The present invention relates to a take-up system for strip-form photographic material in which the photographic strip material can be wound up onto a take-up core of a strip material cartridge (film reel or cartridge or paper cartridge) that can be attached or affixed at the take-up side or the uncoiling side in the processing stations of a photographic processing system.
Photo labs that process certain types of exposed film materials, usually negative films in 135 format, in very large quantities are increasingly coming under the pressure of their customers who want their orders filled in ever shorter times. For this purpose, the individual processing steps, from introduction of the exposed film material and its development through preparation of the desired number of copies in the desired format, usually paper prints in 3".times.4.5" to 5".times.7.5" formats, to packaging of the film negatives and paper prints, are carried out with the help of various high-speed machines and sometimes still manually supported.

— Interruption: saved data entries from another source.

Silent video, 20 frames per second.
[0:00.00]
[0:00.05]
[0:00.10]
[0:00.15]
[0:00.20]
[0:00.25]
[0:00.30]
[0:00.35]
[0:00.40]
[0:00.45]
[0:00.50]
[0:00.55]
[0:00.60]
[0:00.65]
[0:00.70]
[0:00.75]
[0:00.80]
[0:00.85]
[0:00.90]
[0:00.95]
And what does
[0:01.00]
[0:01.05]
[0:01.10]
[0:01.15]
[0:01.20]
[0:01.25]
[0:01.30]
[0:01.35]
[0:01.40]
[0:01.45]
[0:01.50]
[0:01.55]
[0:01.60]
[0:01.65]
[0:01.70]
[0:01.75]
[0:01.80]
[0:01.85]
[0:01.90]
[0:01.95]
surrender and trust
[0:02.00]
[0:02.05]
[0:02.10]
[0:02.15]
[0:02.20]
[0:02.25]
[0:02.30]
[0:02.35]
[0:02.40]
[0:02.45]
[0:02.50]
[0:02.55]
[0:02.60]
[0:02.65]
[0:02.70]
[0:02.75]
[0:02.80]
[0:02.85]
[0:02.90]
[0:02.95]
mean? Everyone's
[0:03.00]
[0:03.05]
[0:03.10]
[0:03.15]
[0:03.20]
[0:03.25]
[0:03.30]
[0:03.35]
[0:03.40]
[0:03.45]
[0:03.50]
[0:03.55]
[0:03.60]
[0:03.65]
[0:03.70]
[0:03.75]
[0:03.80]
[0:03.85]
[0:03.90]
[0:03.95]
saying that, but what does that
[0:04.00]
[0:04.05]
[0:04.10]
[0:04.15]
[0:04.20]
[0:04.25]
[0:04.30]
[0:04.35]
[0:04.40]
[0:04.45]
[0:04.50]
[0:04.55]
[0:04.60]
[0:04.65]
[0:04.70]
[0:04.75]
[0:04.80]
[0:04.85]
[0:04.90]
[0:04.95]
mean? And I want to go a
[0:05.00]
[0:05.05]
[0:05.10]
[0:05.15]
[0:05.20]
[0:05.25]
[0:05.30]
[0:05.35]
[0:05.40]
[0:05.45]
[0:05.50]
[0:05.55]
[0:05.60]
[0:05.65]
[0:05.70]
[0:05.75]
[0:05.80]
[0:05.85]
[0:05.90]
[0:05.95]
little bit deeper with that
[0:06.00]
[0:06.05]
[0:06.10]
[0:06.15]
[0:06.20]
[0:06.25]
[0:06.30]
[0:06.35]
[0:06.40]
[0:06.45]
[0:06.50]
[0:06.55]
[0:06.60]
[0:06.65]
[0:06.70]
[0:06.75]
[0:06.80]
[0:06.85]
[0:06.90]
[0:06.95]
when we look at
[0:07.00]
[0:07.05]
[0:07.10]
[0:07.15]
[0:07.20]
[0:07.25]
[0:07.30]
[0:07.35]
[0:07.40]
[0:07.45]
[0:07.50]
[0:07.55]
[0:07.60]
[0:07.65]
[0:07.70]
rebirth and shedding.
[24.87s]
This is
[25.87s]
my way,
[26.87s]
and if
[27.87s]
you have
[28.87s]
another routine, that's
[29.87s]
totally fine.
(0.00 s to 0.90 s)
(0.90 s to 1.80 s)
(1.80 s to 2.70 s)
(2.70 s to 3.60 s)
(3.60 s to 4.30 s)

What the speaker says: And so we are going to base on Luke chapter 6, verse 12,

Above all, at the beginning and the end of the individual processing steps, the operating personnel is often still used to insert film or paper rolls into an automatic threader,for example, or to take coiled film or paper rolls from one station and transport them to the next, where they rearrange them for use again. The work speed required from the operating personnel is relatively high and is largely determined by the very high processing speeds of the individual processing stations. In addition to the high work speed, extreme precision and accuracy are demanded from the operating personnel to prevent faulty order processing or undesired down-time of the individual processing stations.
The operating personnel must make sure that the loose ends of the photographic strip material (film or paper strips) are not soiled, since such soiling could be passed on to the conveyance means in the individual processing stations. One must avoid accidentally triggering the stopping of the take-up core of a cartridge and turning it in the wrong direction, since in this case the strip material can be pulled into the cartridge and can only be pulled back out with difficulty. The operating personnel must also make sure that the front ends do not get caught and damaged, since this could lead to problems in threading the strip material, which in turn could lead to undesired down-time for the processing station or the entire processing system.
With modern photographic processing systems, there is a trend toward largely relieving the operating personnel from their intervening function. In particular, the photographic strip material, film or paper, is to be automatically transported between the individual processing stations and automatically threaded in, uncoiled and taken up again onto reels in the processing stations. In the process, there is the problem that the typical reels or cartridges are not designed for automatic grappling. The photographic strip material, film or paper, cannot be automatically grasped and threaded into the respective processing station. With most processing stations, the strip material can indeed be quasi-automatically taken up onto a reel or cartridge at the exit, but it is then not in a suitable form to be automatically grappled again and uncoiled at the next station.